Print all the records below, word for word and in full.

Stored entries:
--- START ---

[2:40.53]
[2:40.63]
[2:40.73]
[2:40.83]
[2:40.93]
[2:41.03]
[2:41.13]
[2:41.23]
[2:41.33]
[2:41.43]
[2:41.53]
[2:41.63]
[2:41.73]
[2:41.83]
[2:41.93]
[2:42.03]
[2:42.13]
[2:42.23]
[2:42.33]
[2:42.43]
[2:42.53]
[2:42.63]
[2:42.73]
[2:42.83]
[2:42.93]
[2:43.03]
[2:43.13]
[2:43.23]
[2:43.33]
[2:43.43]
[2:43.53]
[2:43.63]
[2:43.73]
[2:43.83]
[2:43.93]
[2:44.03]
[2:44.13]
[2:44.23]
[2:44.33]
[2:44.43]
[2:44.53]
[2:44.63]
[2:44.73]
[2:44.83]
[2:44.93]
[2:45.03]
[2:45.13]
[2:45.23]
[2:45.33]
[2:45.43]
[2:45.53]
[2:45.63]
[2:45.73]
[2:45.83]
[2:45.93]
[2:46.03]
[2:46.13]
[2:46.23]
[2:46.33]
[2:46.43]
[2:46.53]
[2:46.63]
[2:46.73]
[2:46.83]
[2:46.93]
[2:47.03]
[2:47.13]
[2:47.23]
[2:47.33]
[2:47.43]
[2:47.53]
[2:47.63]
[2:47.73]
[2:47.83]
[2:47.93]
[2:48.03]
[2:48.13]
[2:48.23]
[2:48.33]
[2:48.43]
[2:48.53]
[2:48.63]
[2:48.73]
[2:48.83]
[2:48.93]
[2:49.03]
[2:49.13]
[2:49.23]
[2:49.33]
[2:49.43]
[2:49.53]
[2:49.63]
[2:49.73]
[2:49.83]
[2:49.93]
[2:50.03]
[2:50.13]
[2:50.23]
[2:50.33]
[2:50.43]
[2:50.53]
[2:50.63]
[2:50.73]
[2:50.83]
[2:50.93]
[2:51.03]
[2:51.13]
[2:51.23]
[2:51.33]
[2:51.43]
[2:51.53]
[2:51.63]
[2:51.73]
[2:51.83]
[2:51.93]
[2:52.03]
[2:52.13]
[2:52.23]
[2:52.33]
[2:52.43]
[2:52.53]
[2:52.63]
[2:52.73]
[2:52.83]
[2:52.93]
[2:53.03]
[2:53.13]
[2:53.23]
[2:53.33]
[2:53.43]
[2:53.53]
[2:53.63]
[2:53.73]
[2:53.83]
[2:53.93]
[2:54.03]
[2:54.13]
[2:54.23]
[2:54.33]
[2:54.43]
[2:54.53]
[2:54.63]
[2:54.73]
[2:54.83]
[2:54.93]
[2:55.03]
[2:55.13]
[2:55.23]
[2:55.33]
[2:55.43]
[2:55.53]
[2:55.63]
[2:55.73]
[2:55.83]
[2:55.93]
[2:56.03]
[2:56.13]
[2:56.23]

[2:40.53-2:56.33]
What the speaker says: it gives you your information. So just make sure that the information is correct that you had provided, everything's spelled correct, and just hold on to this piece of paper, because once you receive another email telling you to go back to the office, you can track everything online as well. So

--- END ---

* Written response:
[2:40.53]
[2:40.63]
[2:40.73]
[2:40.83]
[2:40.93]
[2:41.03]
[2:41.13]
[2:41.23]
[2:41.33]
[2:41.43]
[2:41.53]
[2:41.63]
[2:41.73]
[2:41.83]
[2:41.93]
[2:42.03]
[2:42.13]
[2:42.23]
[2:42.33]
[2:42.43]
[2:42.53]
[2:42.63]
[2:42.73]
[2:42.83]
[2:42.93]
[2:43.03]
[2:43.13]
[2:43.23]
[2:43.33]
[2:43.43]
[2:43.53]
[2:43.63]
[2:43.73]
[2:43.83]
[2:43.93]
[2:44.03]
[2:44.13]
[2:44.23]
[2:44.33]
[2:44.43]
[2:44.53]
[2:44.63]
[2:44.73]
[2:44.83]
[2:44.93]
[2:45.03]
[2:45.13]
[2:45.23]
[2:45.33]
[2:45.43]
[2:45.53]
[2:45.63]
[2:45.73]
[2:45.83]
[2:45.93]
[2:46.03]
[2:46.13]
[2:46.23]
[2:46.33]
[2:46.43]
[2:46.53]
[2:46.63]
[2:46.73]
[2:46.83]
[2:46.93]
[2:47.03]
[2:47.13]
[2:47.23]
[2:47.33]
[2:47.43]
[2:47.53]
[2:47.63]
[2:47.73]
[2:47.83]
[2:47.93]
[2:48.03]
[2:48.13]
[2:48.23]
[2:48.33]
[2:48.43]
[2:48.53]
[2:48.63]
[2:48.73]
[2:48.83]
[2:48.93]
[2:49.03]
[2:49.13]
[2:49.23]
[2:49.33]
[2:49.43]
[2:49.53]
[2:49.63]
[2:49.73]
[2:49.83]
[2:49.93]
[2:50.03]
[2:50.13]
[2:50.23]
[2:50.33]
[2:50.43]
[2:50.53]
[2:50.63]
[2:50.73]
[2:50.83]
[2:50.93]
[2:51.03]
[2:51.13]
[2:51.23]
[2:51.33]
[2:51.43]
[2:51.53]
[2:51.63]
[2:51.73]
[2:51.83]
[2:51.93]
[2:52.03]
[2:52.13]
[2:52.23]
[2:52.33]
[2:52.43]
[2:52.53]
[2:52.63]
[2:52.73]
[2:52.83]
[2:52.93]
[2:53.03]
[2:53.13]
[2:53.23]
[2:53.33]
[2:53.43]
[2:53.53]
[2:53.63]
[2:53.73]
[2:53.83]
[2:53.93]
[2:54.03]
[2:54.13]
[2:54.23]
[2:54.33]
[2:54.43]
[2:54.53]
[2:54.63]
[2:54.73]
[2:54.83]
[2:54.93]
[2:55.03]
[2:55.13]
[2:55.23]
[2:55.33]
[2:55.43]
[2:55.53]
[2:55.63]
[2:55.73]
[2:55.83]
[2:55.93]
[2:56.03]
[2:56.13]
[2:56.23]

[2:40.53-2:56.33]
What the speaker says: it gives you your information. So just make sure that the information is correct that you had provided, everything's spelled correct, and just hold on to this piece of paper, because once you receive another email telling you to go back to the office, you can track everything online as well. So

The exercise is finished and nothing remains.